Pride Rock is the mythical precipice from which the Lion King peers down on his subjects. For Michael Eisner, long-reigning chief of Walt Disney Co.--creator of the feline franchise and many others in his two decades at the top--the time has come to swallow his pride and come down from the mountain.
Nudged to retire before he was ready to leave, Eisner, 63, recently landed in Hong Kong for one of his last official acts. He had his key supporters at his side--his wife of 38 years, one of his three sons, his sister and his best friend from childhood--all there as he capped off 21 years as Disney's chief executive. Two weeks before his resignation became official on Oct. 1, he cut the ribbon and unveiled the company's 11th theme park, Hong Kong Disneyland, opening a gateway to China and vast growth in the years ahead.
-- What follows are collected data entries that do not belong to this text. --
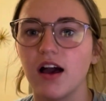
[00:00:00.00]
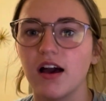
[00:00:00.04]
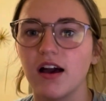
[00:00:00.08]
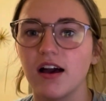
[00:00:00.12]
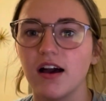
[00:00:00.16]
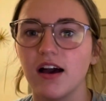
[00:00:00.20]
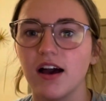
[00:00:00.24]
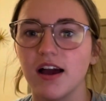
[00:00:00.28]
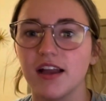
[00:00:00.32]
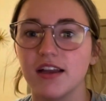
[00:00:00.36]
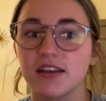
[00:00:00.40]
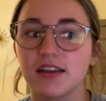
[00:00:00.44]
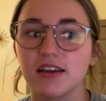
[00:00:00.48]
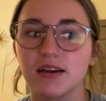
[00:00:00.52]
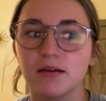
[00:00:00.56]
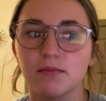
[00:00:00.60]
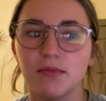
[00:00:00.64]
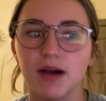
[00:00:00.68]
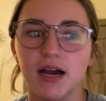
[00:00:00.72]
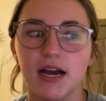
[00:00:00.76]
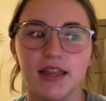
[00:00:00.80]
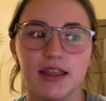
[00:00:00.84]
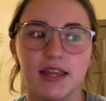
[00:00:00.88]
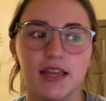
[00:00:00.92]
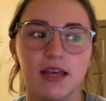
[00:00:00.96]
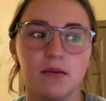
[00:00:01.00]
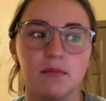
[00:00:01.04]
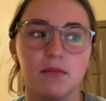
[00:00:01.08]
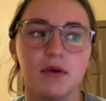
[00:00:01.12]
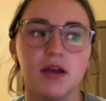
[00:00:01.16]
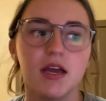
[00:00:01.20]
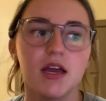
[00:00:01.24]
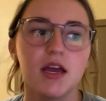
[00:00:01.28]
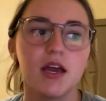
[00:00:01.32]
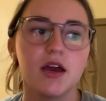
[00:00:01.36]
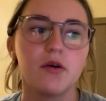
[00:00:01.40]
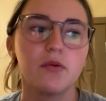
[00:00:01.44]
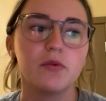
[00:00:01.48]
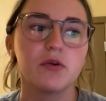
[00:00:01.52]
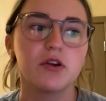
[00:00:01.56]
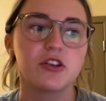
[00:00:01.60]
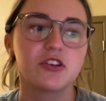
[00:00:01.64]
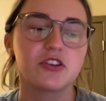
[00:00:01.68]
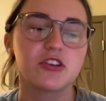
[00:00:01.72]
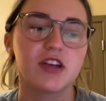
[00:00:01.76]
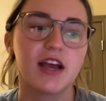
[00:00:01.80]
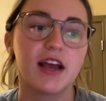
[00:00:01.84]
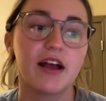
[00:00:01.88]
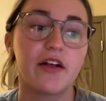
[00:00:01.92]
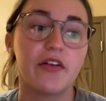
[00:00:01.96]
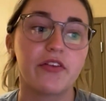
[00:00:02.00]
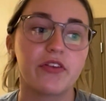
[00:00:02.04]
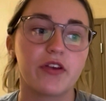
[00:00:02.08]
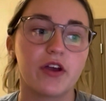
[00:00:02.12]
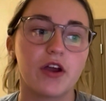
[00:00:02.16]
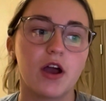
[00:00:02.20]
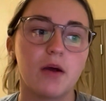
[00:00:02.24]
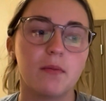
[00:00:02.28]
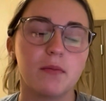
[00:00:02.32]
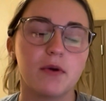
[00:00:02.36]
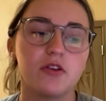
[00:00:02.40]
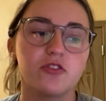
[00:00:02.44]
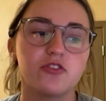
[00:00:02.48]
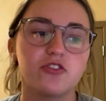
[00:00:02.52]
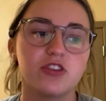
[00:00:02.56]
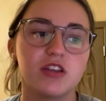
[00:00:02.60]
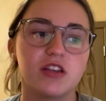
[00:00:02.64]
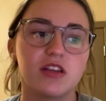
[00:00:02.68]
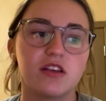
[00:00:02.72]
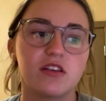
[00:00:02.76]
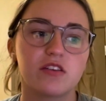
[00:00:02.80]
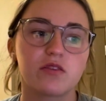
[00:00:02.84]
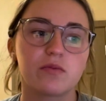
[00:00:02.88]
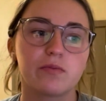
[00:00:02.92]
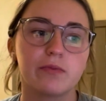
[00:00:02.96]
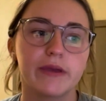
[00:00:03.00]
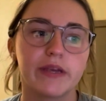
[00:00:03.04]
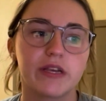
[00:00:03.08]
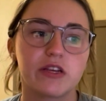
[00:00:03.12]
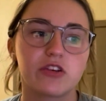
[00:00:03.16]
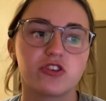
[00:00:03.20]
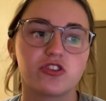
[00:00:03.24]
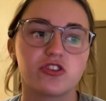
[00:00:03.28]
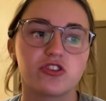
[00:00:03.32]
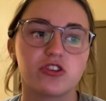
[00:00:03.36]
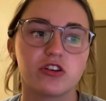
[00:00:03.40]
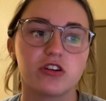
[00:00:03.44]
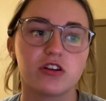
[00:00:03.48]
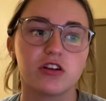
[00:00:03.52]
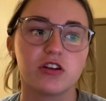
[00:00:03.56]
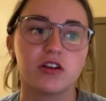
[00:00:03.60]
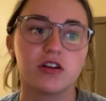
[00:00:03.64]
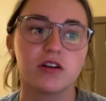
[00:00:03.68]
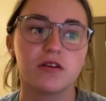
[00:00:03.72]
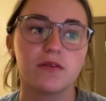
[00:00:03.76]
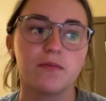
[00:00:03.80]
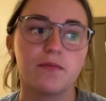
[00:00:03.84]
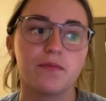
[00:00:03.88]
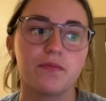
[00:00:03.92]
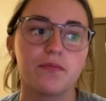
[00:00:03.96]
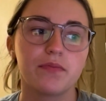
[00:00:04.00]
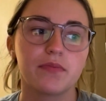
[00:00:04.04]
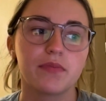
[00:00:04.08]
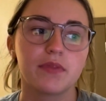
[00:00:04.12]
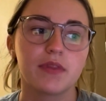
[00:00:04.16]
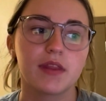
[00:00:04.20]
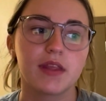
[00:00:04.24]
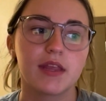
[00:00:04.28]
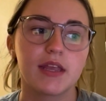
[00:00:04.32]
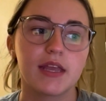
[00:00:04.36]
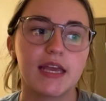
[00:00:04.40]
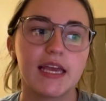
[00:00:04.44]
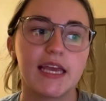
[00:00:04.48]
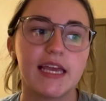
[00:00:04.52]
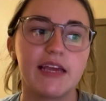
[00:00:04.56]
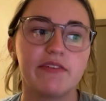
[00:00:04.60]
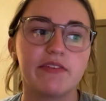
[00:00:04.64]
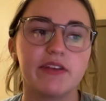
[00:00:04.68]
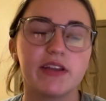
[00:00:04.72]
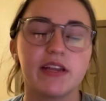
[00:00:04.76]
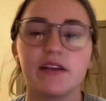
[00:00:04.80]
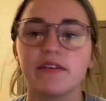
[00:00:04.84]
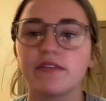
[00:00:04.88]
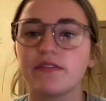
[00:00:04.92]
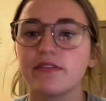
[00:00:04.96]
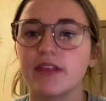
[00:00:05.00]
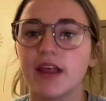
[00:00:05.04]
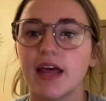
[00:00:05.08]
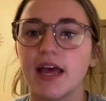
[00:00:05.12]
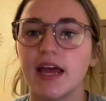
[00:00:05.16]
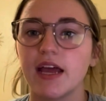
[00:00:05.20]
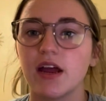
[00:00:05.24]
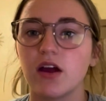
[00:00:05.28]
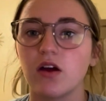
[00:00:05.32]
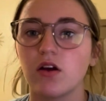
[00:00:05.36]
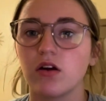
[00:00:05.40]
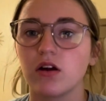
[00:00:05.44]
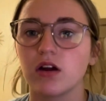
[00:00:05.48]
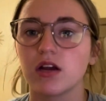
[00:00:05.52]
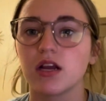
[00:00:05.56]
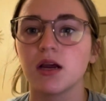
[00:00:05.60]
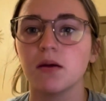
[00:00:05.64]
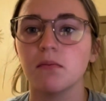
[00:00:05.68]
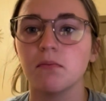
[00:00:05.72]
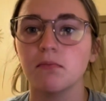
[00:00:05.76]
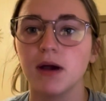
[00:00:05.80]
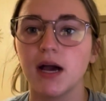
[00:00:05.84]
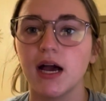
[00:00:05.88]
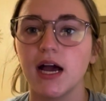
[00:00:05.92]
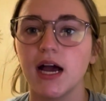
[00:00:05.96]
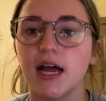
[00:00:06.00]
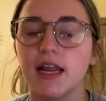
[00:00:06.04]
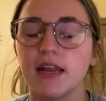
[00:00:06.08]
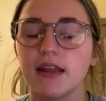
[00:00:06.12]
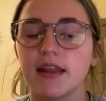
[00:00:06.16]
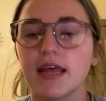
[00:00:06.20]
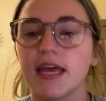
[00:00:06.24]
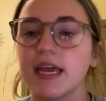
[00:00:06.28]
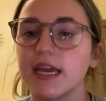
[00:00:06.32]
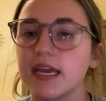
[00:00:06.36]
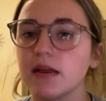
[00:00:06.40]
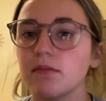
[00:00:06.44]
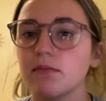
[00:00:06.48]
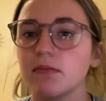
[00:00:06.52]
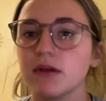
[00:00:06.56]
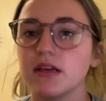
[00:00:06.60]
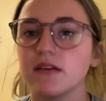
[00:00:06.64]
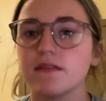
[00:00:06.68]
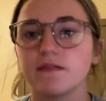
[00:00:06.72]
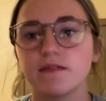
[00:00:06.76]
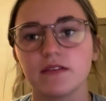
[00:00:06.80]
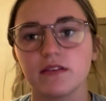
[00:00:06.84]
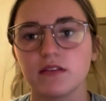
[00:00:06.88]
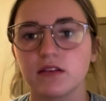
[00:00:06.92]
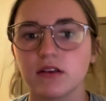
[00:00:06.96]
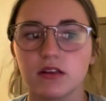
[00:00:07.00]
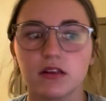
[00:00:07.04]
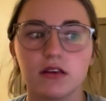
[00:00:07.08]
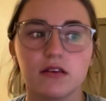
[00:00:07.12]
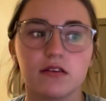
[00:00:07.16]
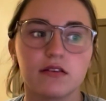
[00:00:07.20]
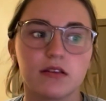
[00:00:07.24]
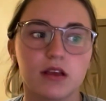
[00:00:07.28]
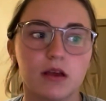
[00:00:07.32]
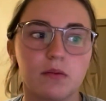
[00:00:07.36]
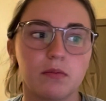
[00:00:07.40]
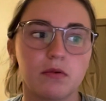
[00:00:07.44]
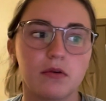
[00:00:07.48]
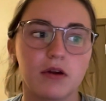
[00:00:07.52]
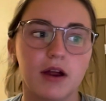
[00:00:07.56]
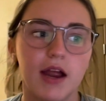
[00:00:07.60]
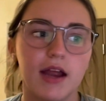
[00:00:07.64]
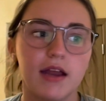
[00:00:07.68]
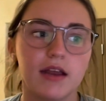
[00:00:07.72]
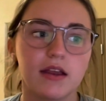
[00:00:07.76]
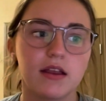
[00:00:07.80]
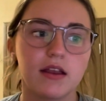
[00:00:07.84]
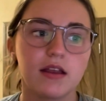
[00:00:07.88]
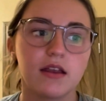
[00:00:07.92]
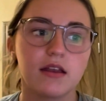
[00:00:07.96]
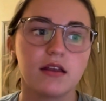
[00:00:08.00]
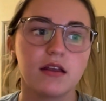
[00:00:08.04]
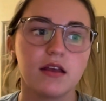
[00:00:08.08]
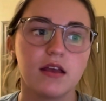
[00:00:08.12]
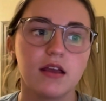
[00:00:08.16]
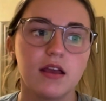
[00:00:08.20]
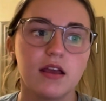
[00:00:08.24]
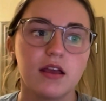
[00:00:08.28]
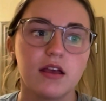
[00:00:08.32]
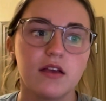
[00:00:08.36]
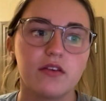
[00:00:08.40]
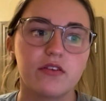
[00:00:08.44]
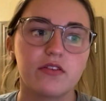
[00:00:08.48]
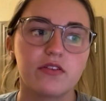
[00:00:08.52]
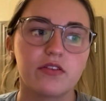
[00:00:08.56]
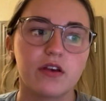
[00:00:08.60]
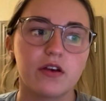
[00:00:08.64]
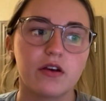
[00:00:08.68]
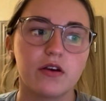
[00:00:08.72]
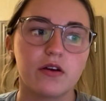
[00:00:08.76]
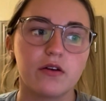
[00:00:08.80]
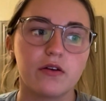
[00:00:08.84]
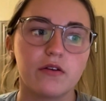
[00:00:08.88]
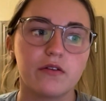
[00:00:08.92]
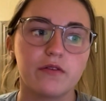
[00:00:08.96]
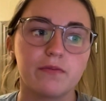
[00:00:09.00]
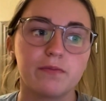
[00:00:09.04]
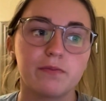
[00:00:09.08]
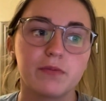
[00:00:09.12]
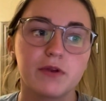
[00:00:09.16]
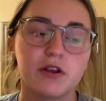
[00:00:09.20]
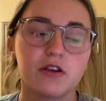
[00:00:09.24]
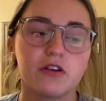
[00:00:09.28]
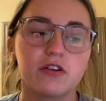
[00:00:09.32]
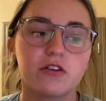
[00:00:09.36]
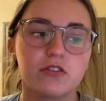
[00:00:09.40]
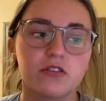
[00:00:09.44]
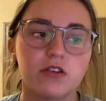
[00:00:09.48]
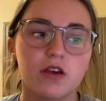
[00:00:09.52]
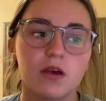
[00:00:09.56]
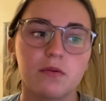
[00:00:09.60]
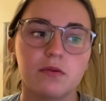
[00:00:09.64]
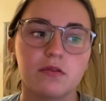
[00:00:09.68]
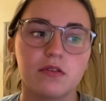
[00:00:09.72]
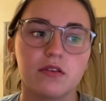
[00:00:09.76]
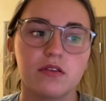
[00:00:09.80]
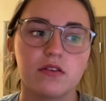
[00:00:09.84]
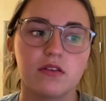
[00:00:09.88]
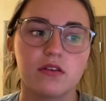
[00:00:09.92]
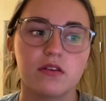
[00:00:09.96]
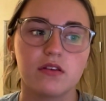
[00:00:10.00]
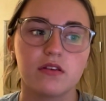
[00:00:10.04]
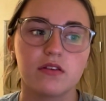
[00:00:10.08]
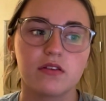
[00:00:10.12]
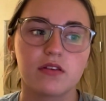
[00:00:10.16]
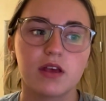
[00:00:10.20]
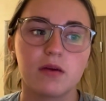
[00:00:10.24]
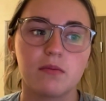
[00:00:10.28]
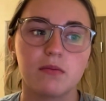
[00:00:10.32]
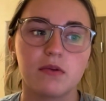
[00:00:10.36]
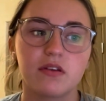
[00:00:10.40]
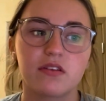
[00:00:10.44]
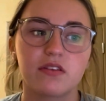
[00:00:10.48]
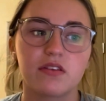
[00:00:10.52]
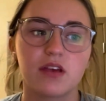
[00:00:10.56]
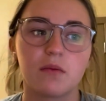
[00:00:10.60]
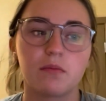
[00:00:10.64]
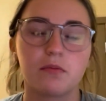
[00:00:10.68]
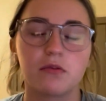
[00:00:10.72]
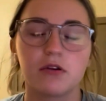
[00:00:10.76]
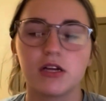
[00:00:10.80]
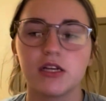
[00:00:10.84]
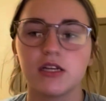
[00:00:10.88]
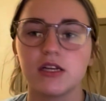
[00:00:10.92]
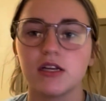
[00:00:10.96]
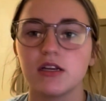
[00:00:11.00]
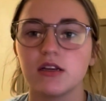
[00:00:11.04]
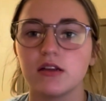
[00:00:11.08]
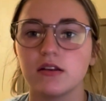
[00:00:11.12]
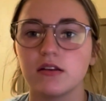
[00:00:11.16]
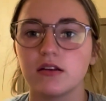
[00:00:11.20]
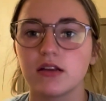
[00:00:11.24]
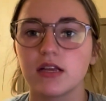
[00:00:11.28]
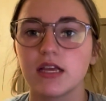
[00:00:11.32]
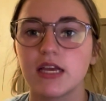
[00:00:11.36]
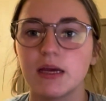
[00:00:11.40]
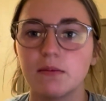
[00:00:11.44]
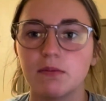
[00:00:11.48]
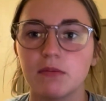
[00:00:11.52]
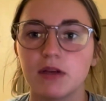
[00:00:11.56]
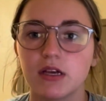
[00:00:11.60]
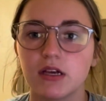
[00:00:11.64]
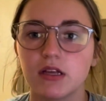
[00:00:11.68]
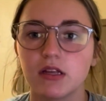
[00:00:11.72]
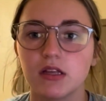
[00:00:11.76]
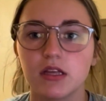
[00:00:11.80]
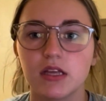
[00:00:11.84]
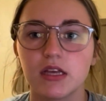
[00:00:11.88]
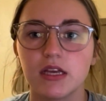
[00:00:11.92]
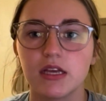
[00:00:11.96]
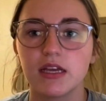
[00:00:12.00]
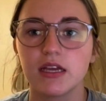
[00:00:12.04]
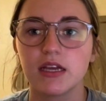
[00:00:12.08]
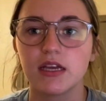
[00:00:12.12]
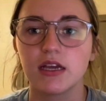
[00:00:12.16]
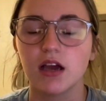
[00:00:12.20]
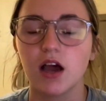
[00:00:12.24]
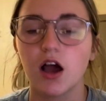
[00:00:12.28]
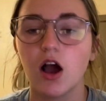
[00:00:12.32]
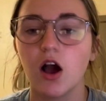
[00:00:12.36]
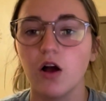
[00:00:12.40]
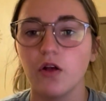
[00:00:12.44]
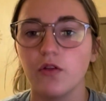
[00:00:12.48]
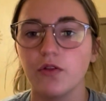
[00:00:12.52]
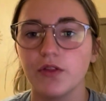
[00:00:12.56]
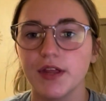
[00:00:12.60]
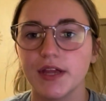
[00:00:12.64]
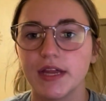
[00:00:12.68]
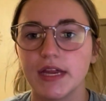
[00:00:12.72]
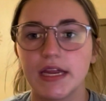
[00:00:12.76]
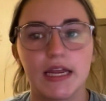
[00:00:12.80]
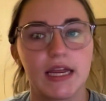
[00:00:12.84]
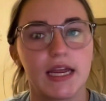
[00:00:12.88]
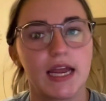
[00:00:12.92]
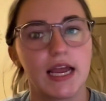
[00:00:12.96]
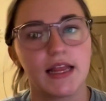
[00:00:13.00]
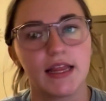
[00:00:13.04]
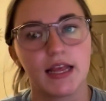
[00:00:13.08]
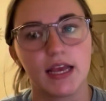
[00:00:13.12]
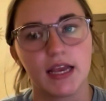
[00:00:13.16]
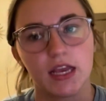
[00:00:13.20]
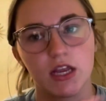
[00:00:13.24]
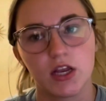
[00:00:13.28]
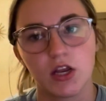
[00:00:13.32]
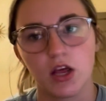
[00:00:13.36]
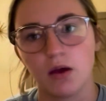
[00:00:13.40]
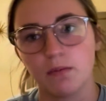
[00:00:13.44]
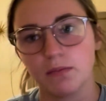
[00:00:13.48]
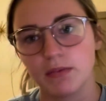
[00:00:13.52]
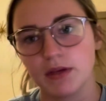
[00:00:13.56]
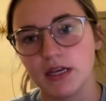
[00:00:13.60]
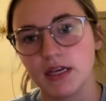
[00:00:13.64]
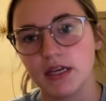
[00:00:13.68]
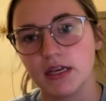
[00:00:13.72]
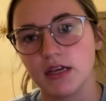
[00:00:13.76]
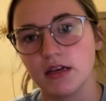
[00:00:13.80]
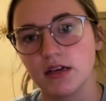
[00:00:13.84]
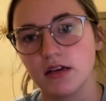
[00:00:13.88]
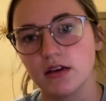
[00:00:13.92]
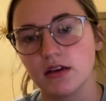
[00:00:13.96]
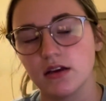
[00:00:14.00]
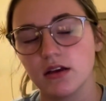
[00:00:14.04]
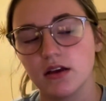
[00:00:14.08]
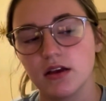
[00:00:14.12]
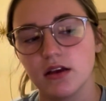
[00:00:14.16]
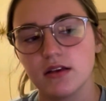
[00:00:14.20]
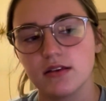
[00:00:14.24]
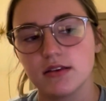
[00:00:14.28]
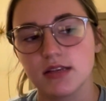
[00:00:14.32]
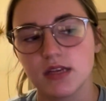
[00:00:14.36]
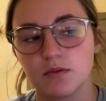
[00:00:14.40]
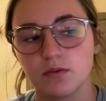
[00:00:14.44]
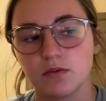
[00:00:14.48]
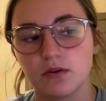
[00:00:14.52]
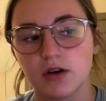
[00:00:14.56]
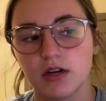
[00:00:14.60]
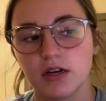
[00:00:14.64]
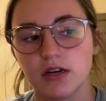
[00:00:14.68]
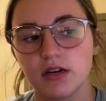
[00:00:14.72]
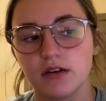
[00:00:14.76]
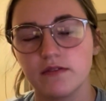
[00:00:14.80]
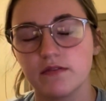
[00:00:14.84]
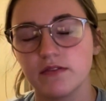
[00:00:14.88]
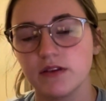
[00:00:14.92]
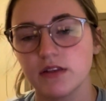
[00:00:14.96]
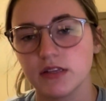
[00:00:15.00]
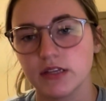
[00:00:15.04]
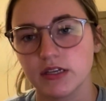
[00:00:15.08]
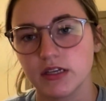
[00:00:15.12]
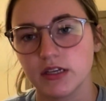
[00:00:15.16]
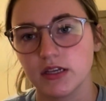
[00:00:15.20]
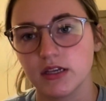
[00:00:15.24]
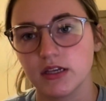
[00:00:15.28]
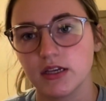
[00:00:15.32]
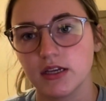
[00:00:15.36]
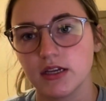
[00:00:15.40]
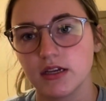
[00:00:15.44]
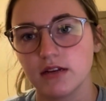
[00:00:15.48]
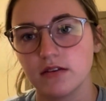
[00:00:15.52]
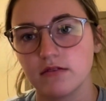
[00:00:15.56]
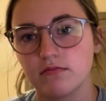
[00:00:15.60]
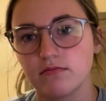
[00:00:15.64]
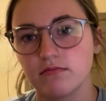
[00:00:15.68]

uncombine them, which as a homogeneous mixture, even if they are combined, they can be physically separated. So pure substances can be separated chemically only, and they cannot be separated physically.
"I like the timing of this," he said at ceremonies with representatives of the Hong Kong government, Disney's partner in the $4 billion project. "I made sure my tenure did not end until Hong Kong Disneyland opened and several other things were wrapped up. I'm so pleased with the way it has all come out."
But this ending is bittersweet. The past six years have been tumultuous and difficult with Disney's stock dropping 3.7% per year compared with an annual drop of 1.5% for the Dow Index. He leaves at least a year earlier than planned, after weathering criticism from the late founder's nephew and being pressured out of the chairman's title by his own handpicked board. Along the way Eisner, a favorite villain for critics of out-of-control compensation, came to be seen as arrogant and imperious, cruising for a comeuppance in this post-Enron era of the diminished corporate chieftain. And now, it seems, his foes have won.